### [Problem to work on]
Write down every entry once more, exactly as it reads.

### [The data]
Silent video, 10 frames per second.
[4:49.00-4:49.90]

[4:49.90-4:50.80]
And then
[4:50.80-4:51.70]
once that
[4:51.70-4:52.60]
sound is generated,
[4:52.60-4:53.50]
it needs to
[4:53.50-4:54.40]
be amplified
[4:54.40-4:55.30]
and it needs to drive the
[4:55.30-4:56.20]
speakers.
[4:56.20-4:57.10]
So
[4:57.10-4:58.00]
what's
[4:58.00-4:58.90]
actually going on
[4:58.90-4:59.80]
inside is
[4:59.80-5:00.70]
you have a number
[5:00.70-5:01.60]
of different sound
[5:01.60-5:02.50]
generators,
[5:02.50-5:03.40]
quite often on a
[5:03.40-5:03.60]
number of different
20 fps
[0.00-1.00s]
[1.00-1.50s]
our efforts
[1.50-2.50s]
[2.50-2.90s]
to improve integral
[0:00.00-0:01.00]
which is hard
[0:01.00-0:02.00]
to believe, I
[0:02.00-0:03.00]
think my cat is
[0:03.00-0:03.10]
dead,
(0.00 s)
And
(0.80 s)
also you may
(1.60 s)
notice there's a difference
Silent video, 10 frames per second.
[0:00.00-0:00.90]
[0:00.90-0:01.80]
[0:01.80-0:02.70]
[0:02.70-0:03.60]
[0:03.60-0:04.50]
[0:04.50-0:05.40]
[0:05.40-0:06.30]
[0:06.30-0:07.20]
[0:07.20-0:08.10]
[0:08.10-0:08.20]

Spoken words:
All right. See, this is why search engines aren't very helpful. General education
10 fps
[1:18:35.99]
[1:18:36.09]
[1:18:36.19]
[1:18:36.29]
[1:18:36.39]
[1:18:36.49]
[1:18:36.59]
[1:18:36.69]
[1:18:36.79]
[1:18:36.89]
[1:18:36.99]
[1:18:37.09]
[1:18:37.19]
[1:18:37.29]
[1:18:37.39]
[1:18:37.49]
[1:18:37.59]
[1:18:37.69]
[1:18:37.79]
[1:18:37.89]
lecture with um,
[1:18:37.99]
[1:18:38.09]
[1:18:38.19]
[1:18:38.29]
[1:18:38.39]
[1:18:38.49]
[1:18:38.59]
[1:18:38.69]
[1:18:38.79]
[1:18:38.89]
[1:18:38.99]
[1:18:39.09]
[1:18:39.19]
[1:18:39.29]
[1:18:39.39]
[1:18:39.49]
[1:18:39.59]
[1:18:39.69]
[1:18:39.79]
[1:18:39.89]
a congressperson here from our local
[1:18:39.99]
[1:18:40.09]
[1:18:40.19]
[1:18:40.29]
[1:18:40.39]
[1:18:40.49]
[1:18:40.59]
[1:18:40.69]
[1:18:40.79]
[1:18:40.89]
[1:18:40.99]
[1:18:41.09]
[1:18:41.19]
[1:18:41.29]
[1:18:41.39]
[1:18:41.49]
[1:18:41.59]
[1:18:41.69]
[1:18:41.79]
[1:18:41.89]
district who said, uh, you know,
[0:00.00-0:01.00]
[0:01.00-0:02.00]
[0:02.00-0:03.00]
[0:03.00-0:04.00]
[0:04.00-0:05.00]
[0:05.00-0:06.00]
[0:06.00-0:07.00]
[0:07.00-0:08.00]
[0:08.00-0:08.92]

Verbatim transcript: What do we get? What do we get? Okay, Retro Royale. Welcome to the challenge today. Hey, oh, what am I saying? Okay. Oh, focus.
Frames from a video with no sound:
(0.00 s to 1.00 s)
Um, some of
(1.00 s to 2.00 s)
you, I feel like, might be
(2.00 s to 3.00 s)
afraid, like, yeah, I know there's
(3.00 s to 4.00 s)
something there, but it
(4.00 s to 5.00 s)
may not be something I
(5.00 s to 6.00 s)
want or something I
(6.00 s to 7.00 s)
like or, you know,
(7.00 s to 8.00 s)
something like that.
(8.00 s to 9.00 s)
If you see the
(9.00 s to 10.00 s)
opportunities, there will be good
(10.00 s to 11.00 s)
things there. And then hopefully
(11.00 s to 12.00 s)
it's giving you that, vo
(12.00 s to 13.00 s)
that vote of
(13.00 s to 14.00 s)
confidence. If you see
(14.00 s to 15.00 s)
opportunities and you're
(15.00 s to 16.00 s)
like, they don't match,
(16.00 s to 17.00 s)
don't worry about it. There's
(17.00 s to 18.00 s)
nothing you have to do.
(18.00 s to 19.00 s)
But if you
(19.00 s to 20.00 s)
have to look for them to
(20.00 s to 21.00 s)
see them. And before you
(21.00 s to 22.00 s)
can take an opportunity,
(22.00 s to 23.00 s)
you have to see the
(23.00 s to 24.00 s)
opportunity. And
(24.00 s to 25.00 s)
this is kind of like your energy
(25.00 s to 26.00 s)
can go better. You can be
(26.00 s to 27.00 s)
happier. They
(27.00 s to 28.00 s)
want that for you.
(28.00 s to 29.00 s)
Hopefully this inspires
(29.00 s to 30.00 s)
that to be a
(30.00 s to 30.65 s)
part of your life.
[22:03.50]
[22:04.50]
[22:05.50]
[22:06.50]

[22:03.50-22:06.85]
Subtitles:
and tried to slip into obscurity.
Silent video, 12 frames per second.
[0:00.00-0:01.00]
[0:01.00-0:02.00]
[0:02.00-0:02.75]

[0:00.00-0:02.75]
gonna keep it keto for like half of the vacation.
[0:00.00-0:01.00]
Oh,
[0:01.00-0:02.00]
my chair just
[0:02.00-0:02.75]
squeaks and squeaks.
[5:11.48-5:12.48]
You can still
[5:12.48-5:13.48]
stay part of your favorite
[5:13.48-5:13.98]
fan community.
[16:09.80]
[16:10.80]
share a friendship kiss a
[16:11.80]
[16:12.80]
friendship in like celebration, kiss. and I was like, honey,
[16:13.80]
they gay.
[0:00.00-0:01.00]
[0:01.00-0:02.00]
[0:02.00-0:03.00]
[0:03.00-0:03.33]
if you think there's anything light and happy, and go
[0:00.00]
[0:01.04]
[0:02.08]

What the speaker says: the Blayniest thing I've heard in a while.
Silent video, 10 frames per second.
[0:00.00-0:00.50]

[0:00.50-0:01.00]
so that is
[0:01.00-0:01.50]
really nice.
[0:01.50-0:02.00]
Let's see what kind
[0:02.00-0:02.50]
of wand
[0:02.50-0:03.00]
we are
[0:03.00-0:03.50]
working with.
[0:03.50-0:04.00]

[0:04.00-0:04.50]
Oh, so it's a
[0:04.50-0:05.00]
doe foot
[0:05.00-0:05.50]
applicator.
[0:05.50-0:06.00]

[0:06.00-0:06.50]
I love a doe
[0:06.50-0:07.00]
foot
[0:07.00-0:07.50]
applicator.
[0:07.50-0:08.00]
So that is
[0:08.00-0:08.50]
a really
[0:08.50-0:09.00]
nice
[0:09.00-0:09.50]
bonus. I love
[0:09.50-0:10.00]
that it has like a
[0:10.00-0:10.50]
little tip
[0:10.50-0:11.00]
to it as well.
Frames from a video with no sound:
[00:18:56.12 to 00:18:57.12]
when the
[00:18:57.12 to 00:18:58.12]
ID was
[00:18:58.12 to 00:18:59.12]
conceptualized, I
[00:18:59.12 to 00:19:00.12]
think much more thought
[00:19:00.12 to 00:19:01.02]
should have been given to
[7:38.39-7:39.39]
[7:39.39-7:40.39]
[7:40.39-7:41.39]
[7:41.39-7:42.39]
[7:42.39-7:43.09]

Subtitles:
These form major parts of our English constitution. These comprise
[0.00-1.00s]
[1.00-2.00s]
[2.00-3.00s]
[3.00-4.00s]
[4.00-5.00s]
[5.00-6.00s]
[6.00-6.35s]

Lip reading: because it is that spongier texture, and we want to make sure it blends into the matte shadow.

### [Response to this exercise]
Silent video, 10 frames per second.
[4:49.00-4:49.90]

[4:49.90-4:50.80]
And then
[4:50.80-4:51.70]
once that
[4:51.70-4:52.60]
sound is generated,
[4:52.60-4:53.50]
it needs to
[4:53.50-4:54.40]
be amplified
[4:54.40-4:55.30]
and it needs to drive the
[4:55.30-4:56.20]
speakers.
[4:56.20-4:57.10]
So
[4:57.10-4:58.00]
what's
[4:58.00-4:58.90]
actually going on
[4:58.90-4:59.80]
inside is
[4:59.80-5:00.70]
you have a number
[5:00.70-5:01.60]
of different sound
[5:01.60-5:02.50]
generators,
[5:02.50-5:03.40]
quite often on a
[5:03.40-5:03.60]
number of different
20 fps
[0.00-1.00s]
[1.00-1.50s]
our efforts
[1.50-2.50s]
[2.50-2.90s]
to improve integral
[0:00.00-0:01.00]
which is hard
[0:01.00-0:02.00]
to believe, I
[0:02.00-0:03.00]
think my cat is
[0:03.00-0:03.10]
dead,
(0.00 s)
And
(0.80 s)
also you may
(1.60 s)
notice there's a difference
Silent video, 10 frames per second.
[0:00.00-0:00.90]
[0:00.90-0:01.80]
[0:01.80-0:02.70]
[0:02.70-0:03.60]
[0:03.60-0:04.50]
[0:04.50-0:05.40]
[0:05.40-0:06.30]
[0:06.30-0:07.20]
[0:07.20-0:08.10]
[0:08.10-0:08.20]

Spoken words:
All right. See, this is why search engines aren't very helpful. General education
10 fps
[1:18:35.99]
[1:18:36.09]
[1:18:36.19]
[1:18:36.29]
[1:18:36.39]
[1:18:36.49]
[1:18:36.59]
[1:18:36.69]
[1:18:36.79]
[1:18:36.89]
[1:18:36.99]
[1:18:37.09]
[1:18:37.19]
[1:18:37.29]
[1:18:37.39]
[1:18:37.49]
[1:18:37.59]
[1:18:37.69]
[1:18:37.79]
[1:18:37.89]
lecture with um,
[1:18:37.99]
[1:18:38.09]
[1:18:38.19]
[1:18:38.29]
[1:18:38.39]
[1:18:38.49]
[1:18:38.59]
[1:18:38.69]
[1:18:38.79]
[1:18:38.89]
[1:18:38.99]
[1:18:39.09]
[1:18:39.19]
[1:18:39.29]
[1:18:39.39]
[1:18:39.49]
[1:18:39.59]
[1:18:39.69]
[1:18:39.79]
[1:18:39.89]
a congressperson here from our local
[1:18:39.99]
[1:18:40.09]
[1:18:40.19]
[1:18:40.29]
[1:18:40.39]
[1:18:40.49]
[1:18:40.59]
[1:18:40.69]
[1:18:40.79]
[1:18:40.89]
[1:18:40.99]
[1:18:41.09]
[1:18:41.19]
[1:18:41.29]
[1:18:41.39]
[1:18:41.49]
[1:18:41.59]
[1:18:41.69]
[1:18:41.79]
[1:18:41.89]
district who said, uh, you know,
[0:00.00-0:01.00]
[0:01.00-0:02.00]
[0:02.00-0:03.00]
[0:03.00-0:04.00]
[0:04.00-0:05.00]
[0:05.00-0:06.00]
[0:06.00-0:07.00]
[0:07.00-0:08.00]
[0:08.00-0:08.92]

Verbatim transcript: What do we get? What do we get? Okay, Retro Royale. Welcome to the challenge today. Hey, oh, what am I saying? Okay. Oh, focus.
Frames from a video with no sound:
(0.00 s to 1.00 s)
Um, some of
(1.00 s to 2.00 s)
you, I feel like, might be
(2.00 s to 3.00 s)
afraid, like, yeah, I know there's
(3.00 s to 4.00 s)
something there, but it
(4.00 s to 5.00 s)
may not be something I
(5.00 s to 6.00 s)
want or something I
(6.00 s to 7.00 s)
like or, you know,
(7.00 s to 8.00 s)
something like that.
(8.00 s to 9.00 s)
If you see the
(9.00 s to 10.00 s)
opportunities, there will be good
(10.00 s to 11.00 s)
things there. And then hopefully
(11.00 s to 12.00 s)
it's giving you that, vo
(12.00 s to 13.00 s)
that vote of
(13.00 s to 14.00 s)
confidence. If you see
(14.00 s to 15.00 s)
opportunities and you're
(15.00 s to 16.00 s)
like, they don't match,
(16.00 s to 17.00 s)
don't worry about it. There's
(17.00 s to 18.00 s)
nothing you have to do.
(18.00 s to 19.00 s)
But if you
(19.00 s to 20.00 s)
have to look for them to
(20.00 s to 21.00 s)
see them. And before you
(21.00 s to 22.00 s)
can take an opportunity,
(22.00 s to 23.00 s)
you have to see the
(23.00 s to 24.00 s)
opportunity. And
(24.00 s to 25.00 s)
this is kind of like your energy
(25.00 s to 26.00 s)
can go better. You can be
(26.00 s to 27.00 s)
happier. They
(27.00 s to 28.00 s)
want that for you.
(28.00 s to 29.00 s)
Hopefully this inspires
(29.00 s to 30.00 s)
that to be a
(30.00 s to 30.65 s)
part of your life.
[22:03.50]
[22:04.50]
[22:05.50]
[22:06.50]

[22:03.50-22:06.85]
Subtitles:
and tried to slip into obscurity.
Silent video, 12 frames per second.
[0:00.00-0:01.00]
[0:01.00-0:02.00]
[0:02.00-0:02.75]

[0:00.00-0:02.75]
gonna keep it keto for like half of the vacation.
[0:00.00-0:01.00]
Oh,
[0:01.00-0:02.00]
my chair just
[0:02.00-0:02.75]
squeaks and squeaks.
[5:11.48-5:12.48]
You can still
[5:12.48-5:13.48]
stay part of your favorite
[5:13.48-5:13.98]
fan community.
[16:09.80]
[16:10.80]
share a friendship kiss a
[16:11.80]
[16:12.80]
friendship in like celebration, kiss. and I was like, honey,
[16:13.80]
they gay.
[0:00.00-0:01.00]
[0:01.00-0:02.00]
[0:02.00-0:03.00]
[0:03.00-0:03.33]
if you think there's anything light and happy, and go
[0:00.00]
[0:01.04]
[0:02.08]

What the speaker says: the Blayniest thing I've heard in a while.
Silent video, 10 frames per second.
[0:00.00-0:00.50]

[0:00.50-0:01.00]
so that is
[0:01.00-0:01.50]
really nice.
[0:01.50-0:02.00]
Let's see what kind
[0:02.00-0:02.50]
of wand
[0:02.50-0:03.00]
we are
[0:03.00-0:03.50]
working with.
[0:03.50-0:04.00]

[0:04.00-0:04.50]
Oh, so it's a
[0:04.50-0:05.00]
doe foot
[0:05.00-0:05.50]
applicator.
[0:05.50-0:06.00]

[0:06.00-0:06.50]
I love a doe
[0:06.50-0:07.00]
foot
[0:07.00-0:07.50]
applicator.
[0:07.50-0:08.00]
So that is
[0:08.00-0:08.50]
a really
[0:08.50-0:09.00]
nice
[0:09.00-0:09.50]
bonus. I love
[0:09.50-0:10.00]
that it has like a
[0:10.00-0:10.50]
little tip
[0:10.50-0:11.00]
to it as well.
Frames from a video with no sound:
[00:18:56.12 to 00:18:57.12]
when the
[00:18:57.12 to 00:18:58.12]
ID was
[00:18:58.12 to 00:18:59.12]
conceptualized, I
[00:18:59.12 to 00:19:00.12]
think much more thought
[00:19:00.12 to 00:19:01.02]
should have been given to
[7:38.39-7:39.39]
[7:39.39-7:40.39]
[7:40.39-7:41.39]
[7:41.39-7:42.39]
[7:42.39-7:43.09]

Subtitles:
These form major parts of our English constitution. These comprise
[0.00-1.00s]
[1.00-2.00s]
[2.00-3.00s]
[3.00-4.00s]
[4.00-5.00s]
[5.00-6.00s]
[6.00-6.35s]

Lip reading: because it is that spongier texture, and we want to make sure it blends into the matte shadow.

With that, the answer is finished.